It's raining...kids? Top tips on camping with small people
It is a fact universally acknowledged that it rains in this country. A lot. Oh, how it does rain. Decide to do anything, like have a weekend away, go for a hike or go to a festival, and the skies will open out of what seems like pure perverseness. You can sometimes try and outdo this perverseness by carrying an umbrella everywhere you go, but this method isn’t foolproof and is not to be recommended when doing activities such as windsurfing or rock climbing.
Add children into the mixture and it can get a lot worse. Kids are whirling energetic little things (sadly), and are not generally going to be as content as adults to stay indoors for the entire weekend (cough). Even if you’re staying in a bells and whistles giant tent, a luxury lodge or in your brand spanking new motorhome, the ability of kids to get cabin fever seems to be much higher than adults, probably due to the lack of alcohol in the mixture. So, as it will certainly rain on you at some point during a camping trip with the kids, we’ve put together some tips to ensure that things don’t get too murderous.
First up, you really won’t have to sit in a damp tent for three days straight unless the rain is of Biblical proportions. Even in Blighty it does stop sometimes, so the first priority is to make sure you’ve packed Wellies, raincoats and weatherproof gear for the whole family so you can get out and about as soon as torrential rain looks like slowing down for a bit (peering out of the tent to check this on a regular basis can be viewed as an activity in itself if you’re really stuck). Have a look at the Pitchup.com campsite listing as well to see what attractions, walking trails, cycle paths and other things to do are nearby.

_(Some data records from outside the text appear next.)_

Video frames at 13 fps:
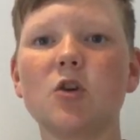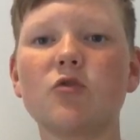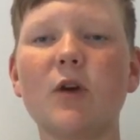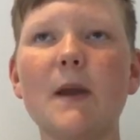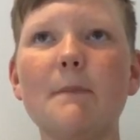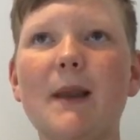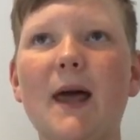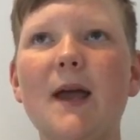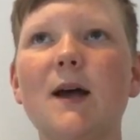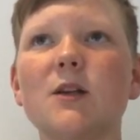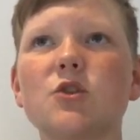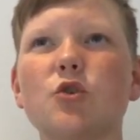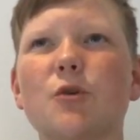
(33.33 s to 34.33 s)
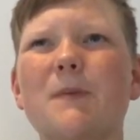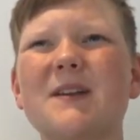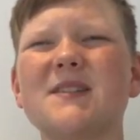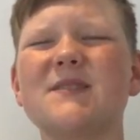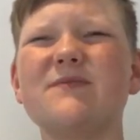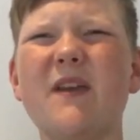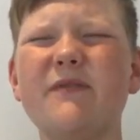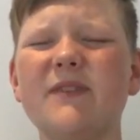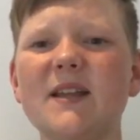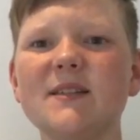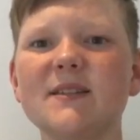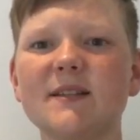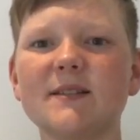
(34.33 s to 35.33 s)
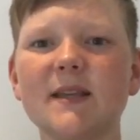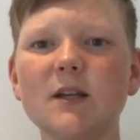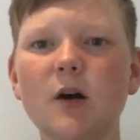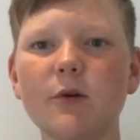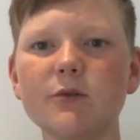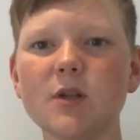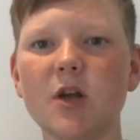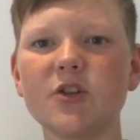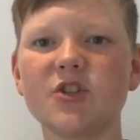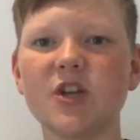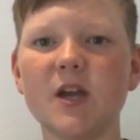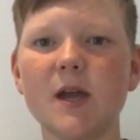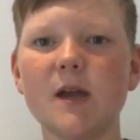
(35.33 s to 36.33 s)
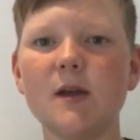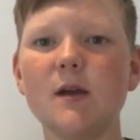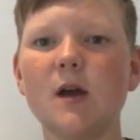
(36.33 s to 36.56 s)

Great player, scored about 15, 16 goals last year,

The main problem with going out and splashing in puddles will be getting everything dried afterwards – if you’re in a tent and so don’t have an indoor area handy to spread out wet macs etc, look for a site with a drying room. Or, if despite all your care about getting wet weather gear, the issue is wet socks (it will be), stay on a site with a launderette. Also, your mother told us to tell you to bring at least two extra changes of clothes and as many spare pairs of socks as you can manage. Stuff them inside the Wellies when you’re travelling for optimum feeling-clever space.
You can also look for a campsite with as many indoor activities as possible, so that the only time you should feel raindrops on your head is running from your tent or caravan to the games room, indoor swimming pool or on-site-restaurant/cafe. Or if it’s been raining for a couple of days and everyone is tacitly acknowledged that some time apart would be best for all concerned, send the kids off to the play area or kids' club while you do something much more fun and grown up like going to the hot tub or TV room.
This is all very well if we’re taking the kids to a campsite, but what about if we’re wild camping, I hear you grumpily sniff? (Try Lemsip.) It’s just going to be us, the kids, the tent and a lot of rain. No kids’ club, no play area, no indoorsy fun to pack them off to while we crack open the wine… We feel your pain. Try these tips:
- Obviously a laptop and/or portable DVD player is your best friend here. You can charge it in the car and bring plenty of crisps and snacks, including popcorn so you can tell the kids that they’re in the cinema. Younger kids will enter into this with the wild-eyed enthusiasm that only they can bring, while older kids – well, crisps.
- Apart from the usual board games, Nintendo, comic books, colouring books etc, bring Lego if you have it. Hours of fun building things, plus added competitiveness – perfect for a rainy day. Oh, wait…
- It’s simple but often overlooked – you might not be able to use your camping stove or build a campfire on every camping trip. This isn’t too much of an issue if you’re staying on a campsite or in a caravan with a kitchen, but can very quickly become one if you’re wild camping and it’s raining all day. Always make sure you have a stash of non-perishable food that doesn’t need to be cooked or heated up, and try to add a stretch to the budget for those inevitable times when you’re just going to have to bite the bullet, grumpily get into the car and drive to the nearest chippy.
- Bring a rainy day box – a plastic sealed box with games, puzzles and toys is something that will save your sanity if you have it in the car all the time anyway. Books like Making Stuff for Kids or The Rainy Day Book will have you sobbing with gratitude – although do make sure you have a flick through them before the camping trip so you can get any arty or crafty materials you’ll need for activities you think your kids might like. (If there’s a particularly complicated activity involving a ton of glitter and three million sequins that you just know your four year old is going to insist on, well, this is the one time we wouldn’t judge you for ripping a page out of a book. Just saying.) You can also throw absolutely anything at all into the rainy day box – well, not the dog – and use it as a story box. Kid#1 closes their eyes and pulls out a rubber shark and starts a story based around it, Kid#2 pulls out a small doll and has to continue the story…you’ll be keeping them entertained and nurturing the next JK Rowling to look after you in your old age before you know it.
And, for both wild camping and campsite camping, remember to always have plenty of resealable plastic bags with you. These should be coming along on any camping trip anyway, indispensable as they are, but on rainy days are good to keep phones, consoles and any other delicate electronic equipment in. And the salt. No-one likes damp salt.